* [PROBLEM]
Would you print every entry below exactly as written, omitting the images?

Records from a data collection
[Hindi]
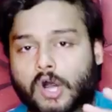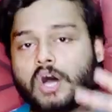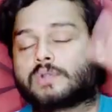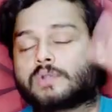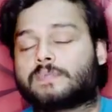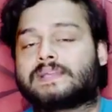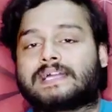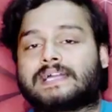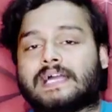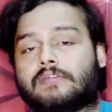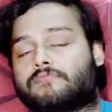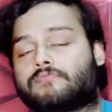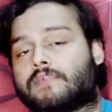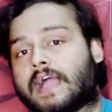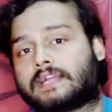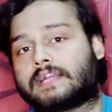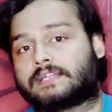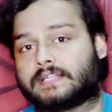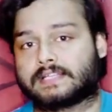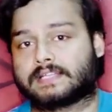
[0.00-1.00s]
और भी कई
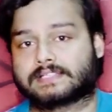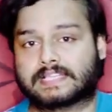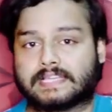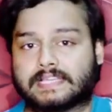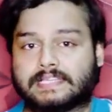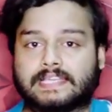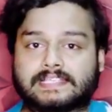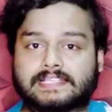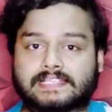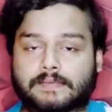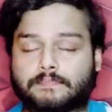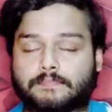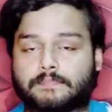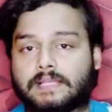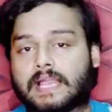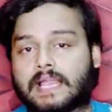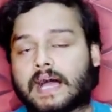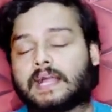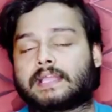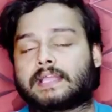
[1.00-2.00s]
फैक्टर्स है ये सब
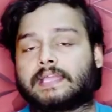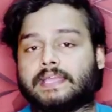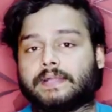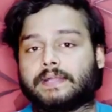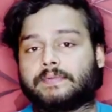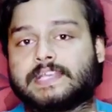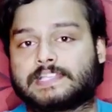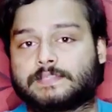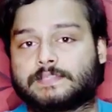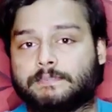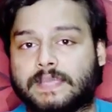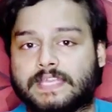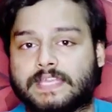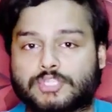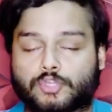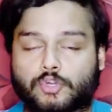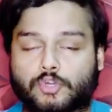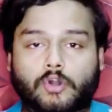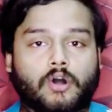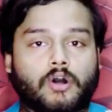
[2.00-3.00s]
मिला के इस
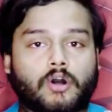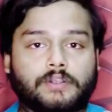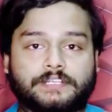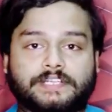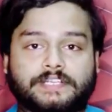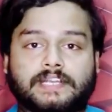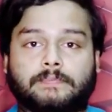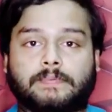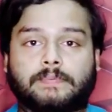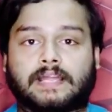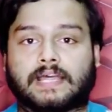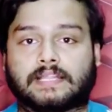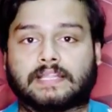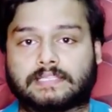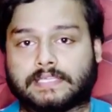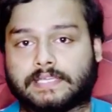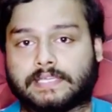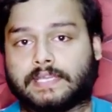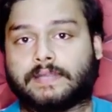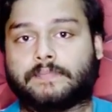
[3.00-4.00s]
बीच को हॉन्टेड
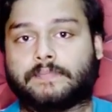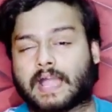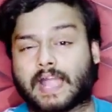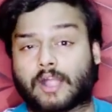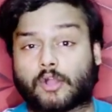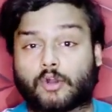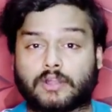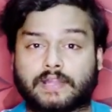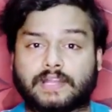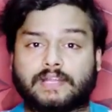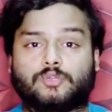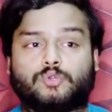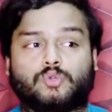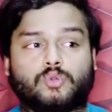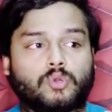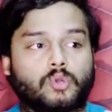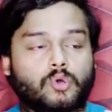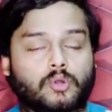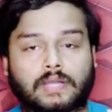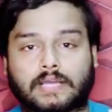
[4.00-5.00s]
बनाती है अकॉर्डिंग
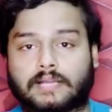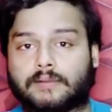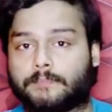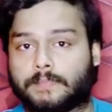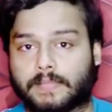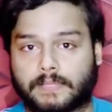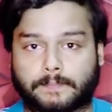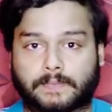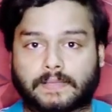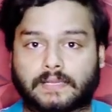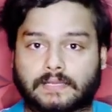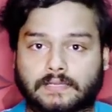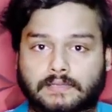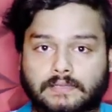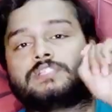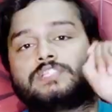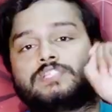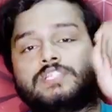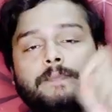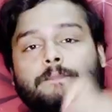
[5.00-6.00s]
टू लोकल पीपल
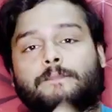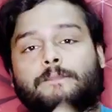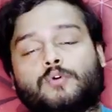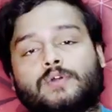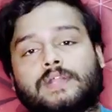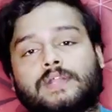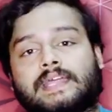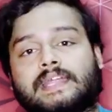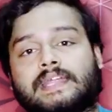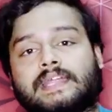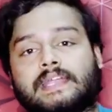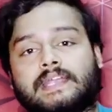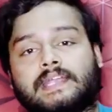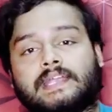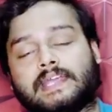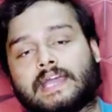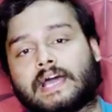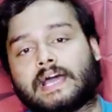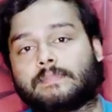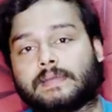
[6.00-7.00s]
ये पूरे
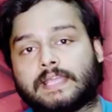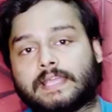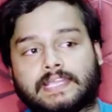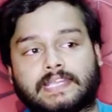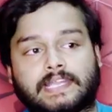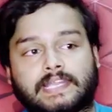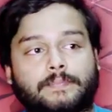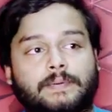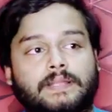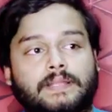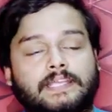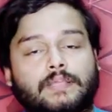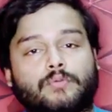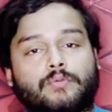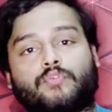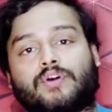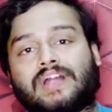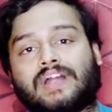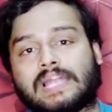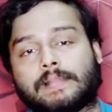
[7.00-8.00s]
इंडिया में ही नहीं बल्कि
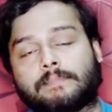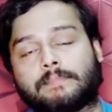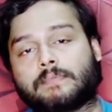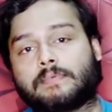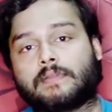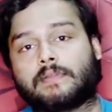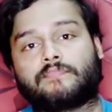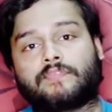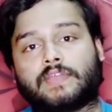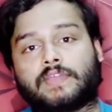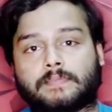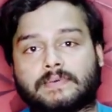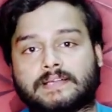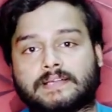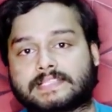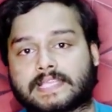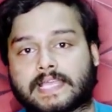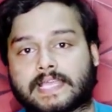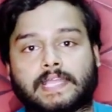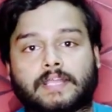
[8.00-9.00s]
वर्ल्ड में भी
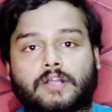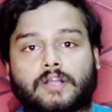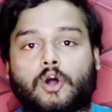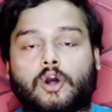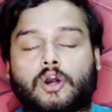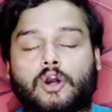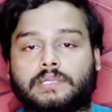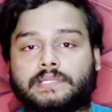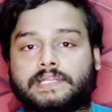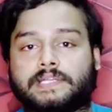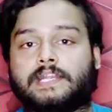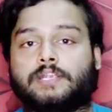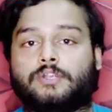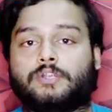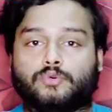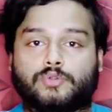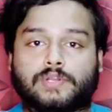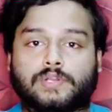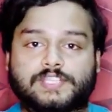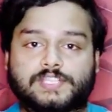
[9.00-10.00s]
फेमस है एक हॉन्टेड
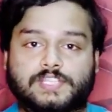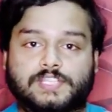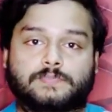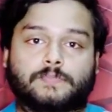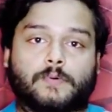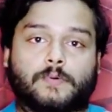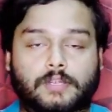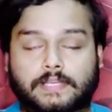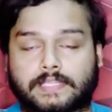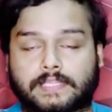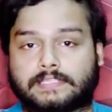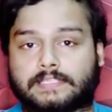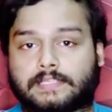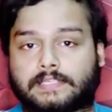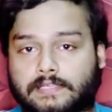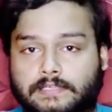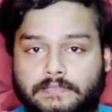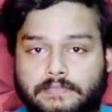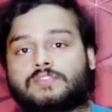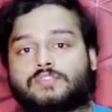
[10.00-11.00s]
टूरिस्ट स्पॉट की
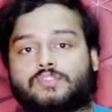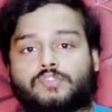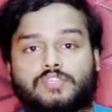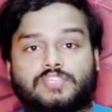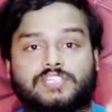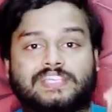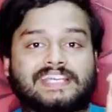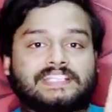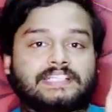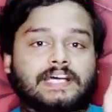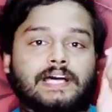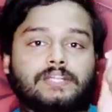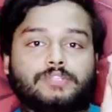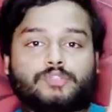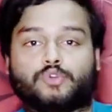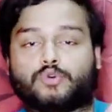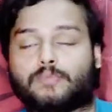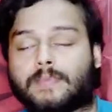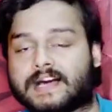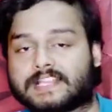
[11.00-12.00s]
तरह सो so, ये था
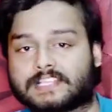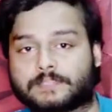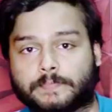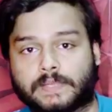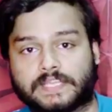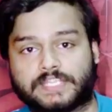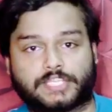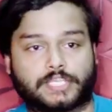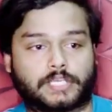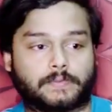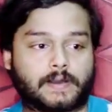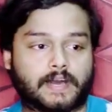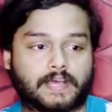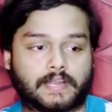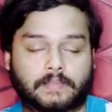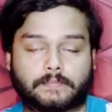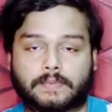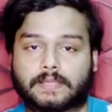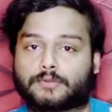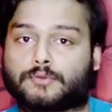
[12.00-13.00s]
दुमास बीच के
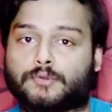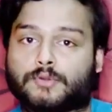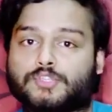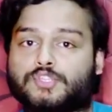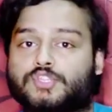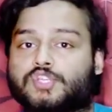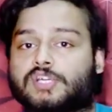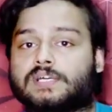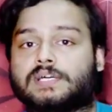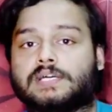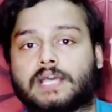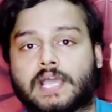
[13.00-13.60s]
बारे में कुछ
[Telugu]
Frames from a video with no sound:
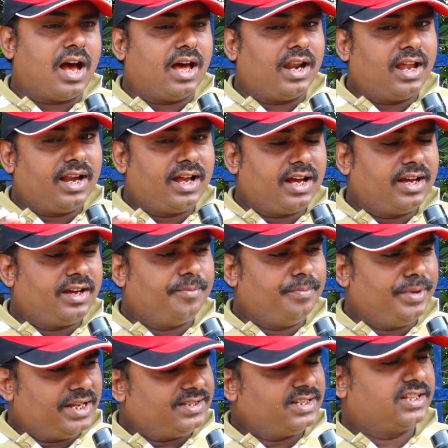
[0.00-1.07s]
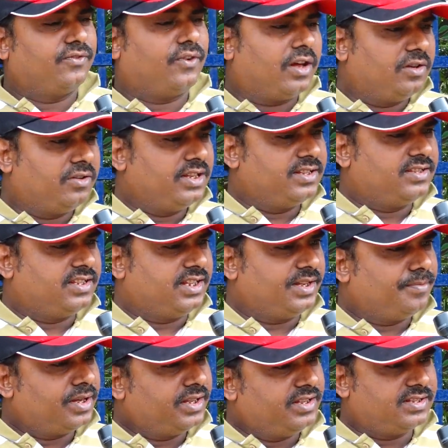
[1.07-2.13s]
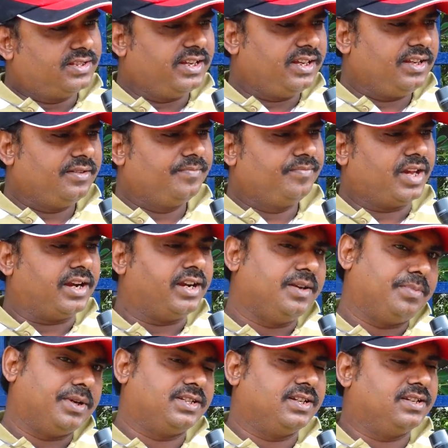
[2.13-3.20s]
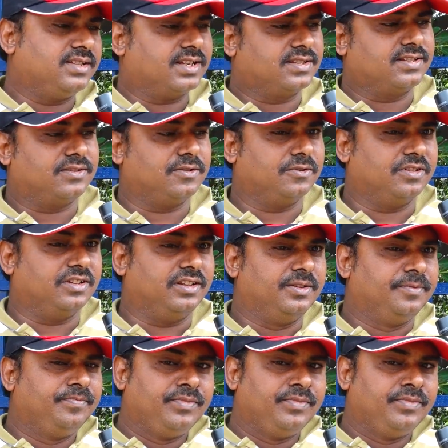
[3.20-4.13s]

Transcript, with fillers: అలా బేసిక్స్ ఫాలో చేసి సినిమా తీస్తే హండ్రెడ్ సక్సెస్ అవుతుంది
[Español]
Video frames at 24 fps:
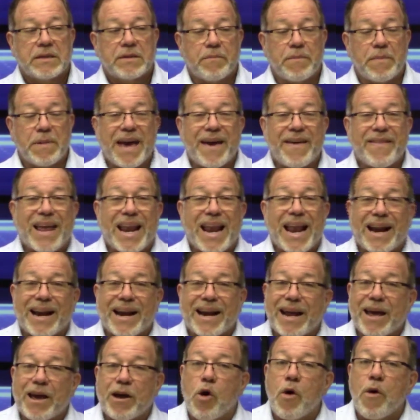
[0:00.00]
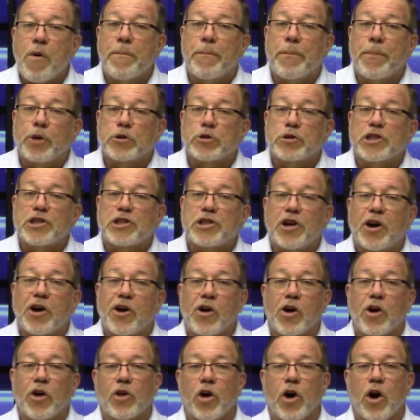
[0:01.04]
viene la
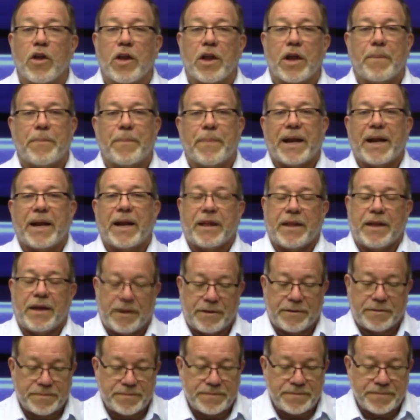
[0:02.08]
recomposición o no del PLD.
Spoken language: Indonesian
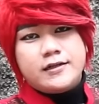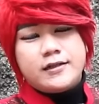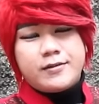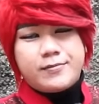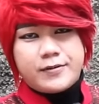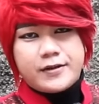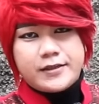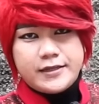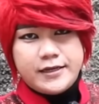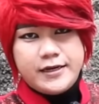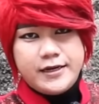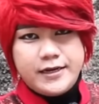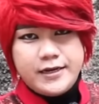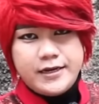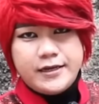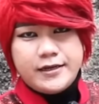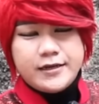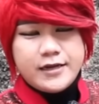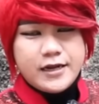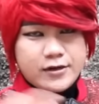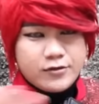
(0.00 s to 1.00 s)
seperti ini
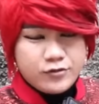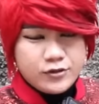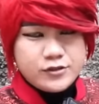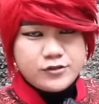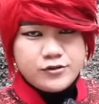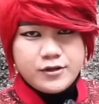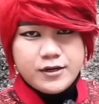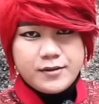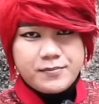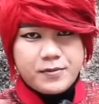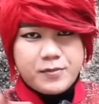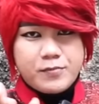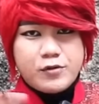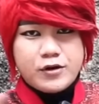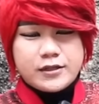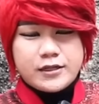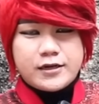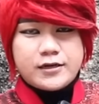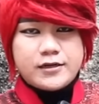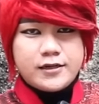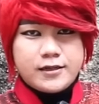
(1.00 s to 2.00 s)
nih dan gue juga
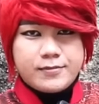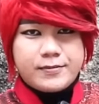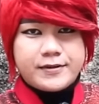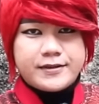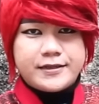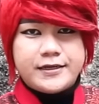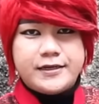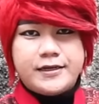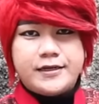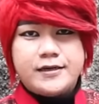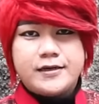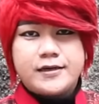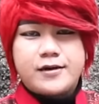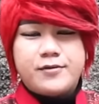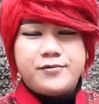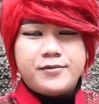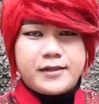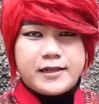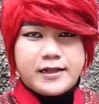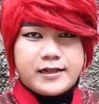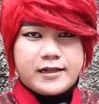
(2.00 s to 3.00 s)
pembuatannya seperti ini.
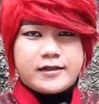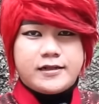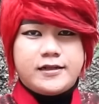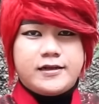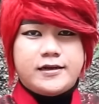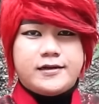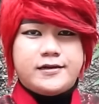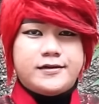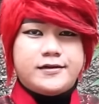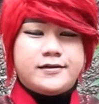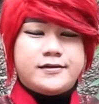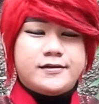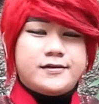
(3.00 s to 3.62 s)
Kamu bisa saksikan.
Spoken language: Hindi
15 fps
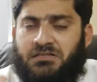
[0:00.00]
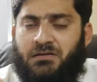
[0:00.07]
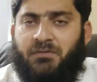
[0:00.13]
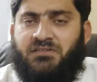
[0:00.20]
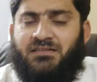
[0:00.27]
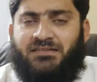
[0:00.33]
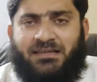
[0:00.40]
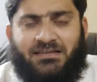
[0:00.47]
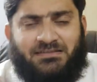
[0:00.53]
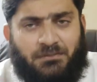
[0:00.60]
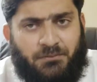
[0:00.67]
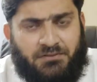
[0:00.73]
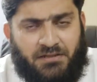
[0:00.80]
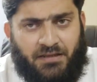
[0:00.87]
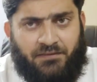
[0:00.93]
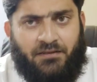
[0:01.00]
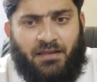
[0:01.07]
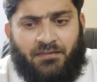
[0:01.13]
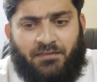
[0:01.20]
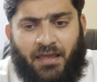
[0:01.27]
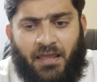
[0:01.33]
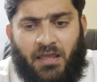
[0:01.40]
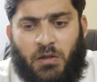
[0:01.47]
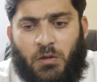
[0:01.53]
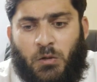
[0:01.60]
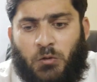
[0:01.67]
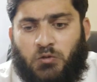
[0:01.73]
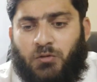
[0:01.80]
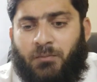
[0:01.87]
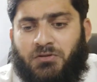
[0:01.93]
जब बच्चा सेकंड सेमेस्टर के अंदर जाता है
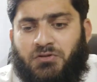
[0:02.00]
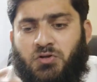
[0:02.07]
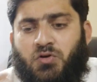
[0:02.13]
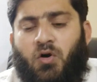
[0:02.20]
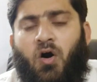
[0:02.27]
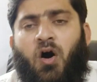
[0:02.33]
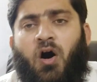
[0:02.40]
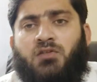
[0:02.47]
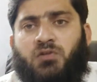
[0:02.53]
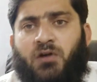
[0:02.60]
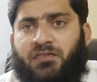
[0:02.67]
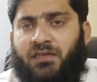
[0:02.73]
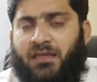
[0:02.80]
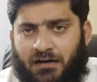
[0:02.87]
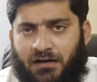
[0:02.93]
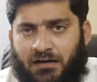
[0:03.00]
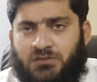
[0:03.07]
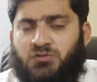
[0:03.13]
तो बच्चों को और थोड़ी सी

* [RESPONSE TO THIS TASK]
[Hindi]
[0.00-1.00s]
और भी कई
[1.00-2.00s]
फैक्टर्स है ये सब
[2.00-3.00s]
मिला के इस
[3.00-4.00s]
बीच को हॉन्टेड
[4.00-5.00s]
बनाती है अकॉर्डिंग
[5.00-6.00s]
टू लोकल पीपल
[6.00-7.00s]
ये पूरे
[7.00-8.00s]
इंडिया में ही नहीं बल्कि
[8.00-9.00s]
वर्ल्ड में भी
[9.00-10.00s]
फेमस है एक हॉन्टेड
[10.00-11.00s]
टूरिस्ट स्पॉट की
[11.00-12.00s]
तरह सो so, ये था
[12.00-13.00s]
दुमास बीच के
[13.00-13.60s]
बारे में कुछ
[Telugu]
Frames from a video with no sound:
[0.00-1.07s]
[1.07-2.13s]
[2.13-3.20s]
[3.20-4.13s]

Transcript, with fillers: అలా బేసిక్స్ ఫాలో చేసి సినిమా తీస్తే హండ్రెడ్ సక్సెస్ అవుతుంది
[Español]
Video frames at 24 fps:
[0:00.00]
[0:01.04]
viene la
[0:02.08]
recomposición o no del PLD.
Spoken language: Indonesian
(0.00 s to 1.00 s)
seperti ini
(1.00 s to 2.00 s)
nih dan gue juga
(2.00 s to 3.00 s)
pembuatannya seperti ini.
(3.00 s to 3.62 s)
Kamu bisa saksikan.
Spoken language: Hindi
15 fps
[0:00.00]
[0:00.07]
[0:00.13]
[0:00.20]
[0:00.27]
[0:00.33]
[0:00.40]
[0:00.47]
[0:00.53]
[0:00.60]
[0:00.67]
[0:00.73]
[0:00.80]
[0:00.87]
[0:00.93]
[0:01.00]
[0:01.07]
[0:01.13]
[0:01.20]
[0:01.27]
[0:01.33]
[0:01.40]
[0:01.47]
[0:01.53]
[0:01.60]
[0:01.67]
[0:01.73]
[0:01.80]
[0:01.87]
[0:01.93]
जब बच्चा सेकंड सेमेस्टर के अंदर जाता है
[0:02.00]
[0:02.07]
[0:02.13]
[0:02.20]
[0:02.27]
[0:02.33]
[0:02.40]
[0:02.47]
[0:02.53]
[0:02.60]
[0:02.67]
[0:02.73]
[0:02.80]
[0:02.87]
[0:02.93]
[0:03.00]
[0:03.07]
[0:03.13]
तो बच्चों को और थोड़ी सी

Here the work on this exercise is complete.